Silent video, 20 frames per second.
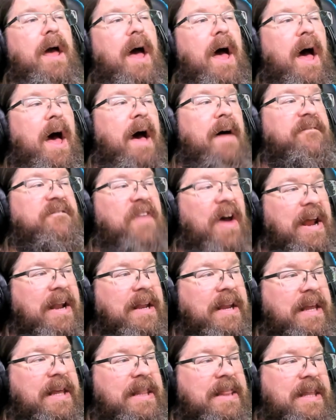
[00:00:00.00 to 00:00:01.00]

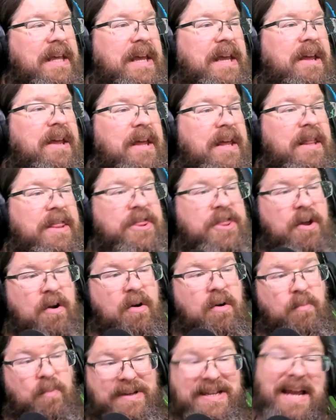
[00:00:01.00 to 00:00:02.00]
Finally, the
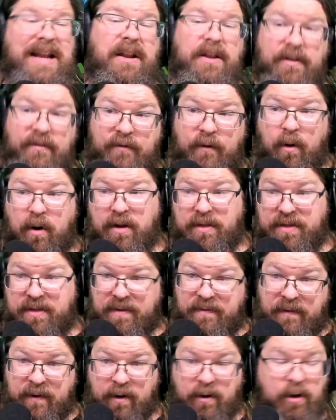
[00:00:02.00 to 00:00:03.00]
third, well, technically the
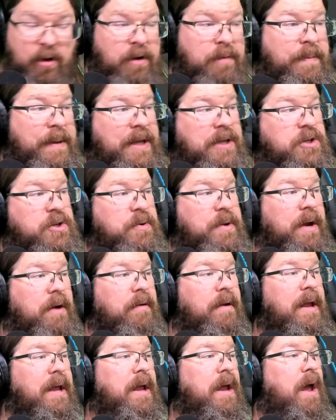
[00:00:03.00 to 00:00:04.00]
fourth, if you're including Pikachu here,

........

▸ TASK GOAL
In the listing above, find the line containing "[00:00:00.00 to 00:00:01.00]" and restate it and every later line verbatim, with the pictures left out.

▸ RESPONSE TO THE TASK
[00:00:00.00 to 00:00:01.00]

[00:00:01.00 to 00:00:02.00]
Finally, the
[00:00:02.00 to 00:00:03.00]
third, well, technically the
[00:00:03.00 to 00:00:04.00]
fourth, if you're including Pikachu here,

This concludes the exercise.